**WHAT TO DO:** Word for word, write out all of the entries that follow.

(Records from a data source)
□ □ □

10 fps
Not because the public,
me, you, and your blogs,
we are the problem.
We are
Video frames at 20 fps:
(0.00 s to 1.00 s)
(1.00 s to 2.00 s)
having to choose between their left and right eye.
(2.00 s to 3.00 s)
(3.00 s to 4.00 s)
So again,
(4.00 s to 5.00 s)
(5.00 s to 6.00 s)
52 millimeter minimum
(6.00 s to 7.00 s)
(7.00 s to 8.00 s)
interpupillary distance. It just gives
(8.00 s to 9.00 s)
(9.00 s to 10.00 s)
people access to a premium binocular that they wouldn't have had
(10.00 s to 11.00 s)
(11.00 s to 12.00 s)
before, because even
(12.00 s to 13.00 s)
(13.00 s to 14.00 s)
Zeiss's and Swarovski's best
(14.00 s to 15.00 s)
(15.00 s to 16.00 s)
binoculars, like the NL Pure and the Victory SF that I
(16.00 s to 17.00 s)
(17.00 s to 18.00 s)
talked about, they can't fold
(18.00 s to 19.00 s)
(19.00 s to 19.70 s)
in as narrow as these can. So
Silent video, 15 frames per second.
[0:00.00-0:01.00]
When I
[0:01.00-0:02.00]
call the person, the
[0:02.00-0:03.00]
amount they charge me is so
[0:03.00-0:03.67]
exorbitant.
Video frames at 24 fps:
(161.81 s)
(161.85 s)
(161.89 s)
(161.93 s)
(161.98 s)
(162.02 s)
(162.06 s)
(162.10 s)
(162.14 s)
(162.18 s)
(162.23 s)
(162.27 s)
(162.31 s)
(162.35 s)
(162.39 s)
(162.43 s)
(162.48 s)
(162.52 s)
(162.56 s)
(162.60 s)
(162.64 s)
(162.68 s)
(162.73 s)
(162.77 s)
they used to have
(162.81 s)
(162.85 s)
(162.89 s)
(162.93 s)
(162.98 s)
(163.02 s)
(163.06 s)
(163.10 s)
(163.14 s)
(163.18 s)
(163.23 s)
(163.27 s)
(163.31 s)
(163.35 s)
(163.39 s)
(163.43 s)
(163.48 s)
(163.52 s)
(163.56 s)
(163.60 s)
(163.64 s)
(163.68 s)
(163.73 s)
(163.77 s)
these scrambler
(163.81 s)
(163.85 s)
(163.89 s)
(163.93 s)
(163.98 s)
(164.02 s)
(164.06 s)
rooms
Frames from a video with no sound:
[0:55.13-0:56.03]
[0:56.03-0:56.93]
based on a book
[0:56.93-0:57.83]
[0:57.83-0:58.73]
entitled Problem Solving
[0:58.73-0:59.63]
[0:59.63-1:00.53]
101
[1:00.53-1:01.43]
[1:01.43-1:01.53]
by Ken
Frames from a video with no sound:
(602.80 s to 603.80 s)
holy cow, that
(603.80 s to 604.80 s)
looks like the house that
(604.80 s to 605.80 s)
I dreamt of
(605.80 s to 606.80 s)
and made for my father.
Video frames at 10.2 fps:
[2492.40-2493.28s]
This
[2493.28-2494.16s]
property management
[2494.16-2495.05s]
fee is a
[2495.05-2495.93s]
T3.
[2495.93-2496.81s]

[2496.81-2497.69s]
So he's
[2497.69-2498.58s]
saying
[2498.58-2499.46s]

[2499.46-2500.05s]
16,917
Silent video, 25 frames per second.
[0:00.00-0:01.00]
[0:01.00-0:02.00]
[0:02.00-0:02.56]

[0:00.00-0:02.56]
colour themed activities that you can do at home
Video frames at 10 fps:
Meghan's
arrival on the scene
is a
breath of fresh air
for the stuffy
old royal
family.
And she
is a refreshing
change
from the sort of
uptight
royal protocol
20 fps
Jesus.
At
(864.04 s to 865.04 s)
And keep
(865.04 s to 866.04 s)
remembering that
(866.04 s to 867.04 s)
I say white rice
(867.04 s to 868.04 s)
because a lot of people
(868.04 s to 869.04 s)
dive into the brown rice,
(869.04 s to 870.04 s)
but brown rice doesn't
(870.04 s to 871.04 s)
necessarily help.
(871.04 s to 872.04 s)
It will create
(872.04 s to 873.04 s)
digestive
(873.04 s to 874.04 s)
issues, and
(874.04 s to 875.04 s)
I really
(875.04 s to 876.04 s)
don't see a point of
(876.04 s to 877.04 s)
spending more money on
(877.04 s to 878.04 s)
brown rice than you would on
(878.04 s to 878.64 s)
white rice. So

□ □ □

**OUTPUT:**
10 fps
Not because the public,
me, you, and your blogs,
we are the problem.
We are
Video frames at 20 fps:
(0.00 s to 1.00 s)
(1.00 s to 2.00 s)
having to choose between their left and right eye.
(2.00 s to 3.00 s)
(3.00 s to 4.00 s)
So again,
(4.00 s to 5.00 s)
(5.00 s to 6.00 s)
52 millimeter minimum
(6.00 s to 7.00 s)
(7.00 s to 8.00 s)
interpupillary distance. It just gives
(8.00 s to 9.00 s)
(9.00 s to 10.00 s)
people access to a premium binocular that they wouldn't have had
(10.00 s to 11.00 s)
(11.00 s to 12.00 s)
before, because even
(12.00 s to 13.00 s)
(13.00 s to 14.00 s)
Zeiss's and Swarovski's best
(14.00 s to 15.00 s)
(15.00 s to 16.00 s)
binoculars, like the NL Pure and the Victory SF that I
(16.00 s to 17.00 s)
(17.00 s to 18.00 s)
talked about, they can't fold
(18.00 s to 19.00 s)
(19.00 s to 19.70 s)
in as narrow as these can. So
Silent video, 15 frames per second.
[0:00.00-0:01.00]
When I
[0:01.00-0:02.00]
call the person, the
[0:02.00-0:03.00]
amount they charge me is so
[0:03.00-0:03.67]
exorbitant.
Video frames at 24 fps:
(161.81 s)
(161.85 s)
(161.89 s)
(161.93 s)
(161.98 s)
(162.02 s)
(162.06 s)
(162.10 s)
(162.14 s)
(162.18 s)
(162.23 s)
(162.27 s)
(162.31 s)
(162.35 s)
(162.39 s)
(162.43 s)
(162.48 s)
(162.52 s)
(162.56 s)
(162.60 s)
(162.64 s)
(162.68 s)
(162.73 s)
(162.77 s)
they used to have
(162.81 s)
(162.85 s)
(162.89 s)
(162.93 s)
(162.98 s)
(163.02 s)
(163.06 s)
(163.10 s)
(163.14 s)
(163.18 s)
(163.23 s)
(163.27 s)
(163.31 s)
(163.35 s)
(163.39 s)
(163.43 s)
(163.48 s)
(163.52 s)
(163.56 s)
(163.60 s)
(163.64 s)
(163.68 s)
(163.73 s)
(163.77 s)
these scrambler
(163.81 s)
(163.85 s)
(163.89 s)
(163.93 s)
(163.98 s)
(164.02 s)
(164.06 s)
rooms
Frames from a video with no sound:
[0:55.13-0:56.03]
[0:56.03-0:56.93]
based on a book
[0:56.93-0:57.83]
[0:57.83-0:58.73]
entitled Problem Solving
[0:58.73-0:59.63]
[0:59.63-1:00.53]
101
[1:00.53-1:01.43]
[1:01.43-1:01.53]
by Ken
Frames from a video with no sound:
(602.80 s to 603.80 s)
holy cow, that
(603.80 s to 604.80 s)
looks like the house that
(604.80 s to 605.80 s)
I dreamt of
(605.80 s to 606.80 s)
and made for my father.
Video frames at 10.2 fps:
[2492.40-2493.28s]
This
[2493.28-2494.16s]
property management
[2494.16-2495.05s]
fee is a
[2495.05-2495.93s]
T3.
[2495.93-2496.81s]

[2496.81-2497.69s]
So he's
[2497.69-2498.58s]
saying
[2498.58-2499.46s]

[2499.46-2500.05s]
16,917
Silent video, 25 frames per second.
[0:00.00-0:01.00]
[0:01.00-0:02.00]
[0:02.00-0:02.56]

[0:00.00-0:02.56]
colour themed activities that you can do at home
Video frames at 10 fps:
Meghan's
arrival on the scene
is a
breath of fresh air
for the stuffy
old royal
family.
And she
is a refreshing
change
from the sort of
uptight
royal protocol
20 fps
Jesus.
At
(864.04 s to 865.04 s)
And keep
(865.04 s to 866.04 s)
remembering that
(866.04 s to 867.04 s)
I say white rice
(867.04 s to 868.04 s)
because a lot of people
(868.04 s to 869.04 s)
dive into the brown rice,
(869.04 s to 870.04 s)
but brown rice doesn't
(870.04 s to 871.04 s)
necessarily help.
(871.04 s to 872.04 s)
It will create
(872.04 s to 873.04 s)
digestive
(873.04 s to 874.04 s)
issues, and
(874.04 s to 875.04 s)
I really
(875.04 s to 876.04 s)
don't see a point of
(876.04 s to 877.04 s)
spending more money on
(877.04 s to 878.04 s)
brown rice than you would on
(878.04 s to 878.64 s)
white rice. So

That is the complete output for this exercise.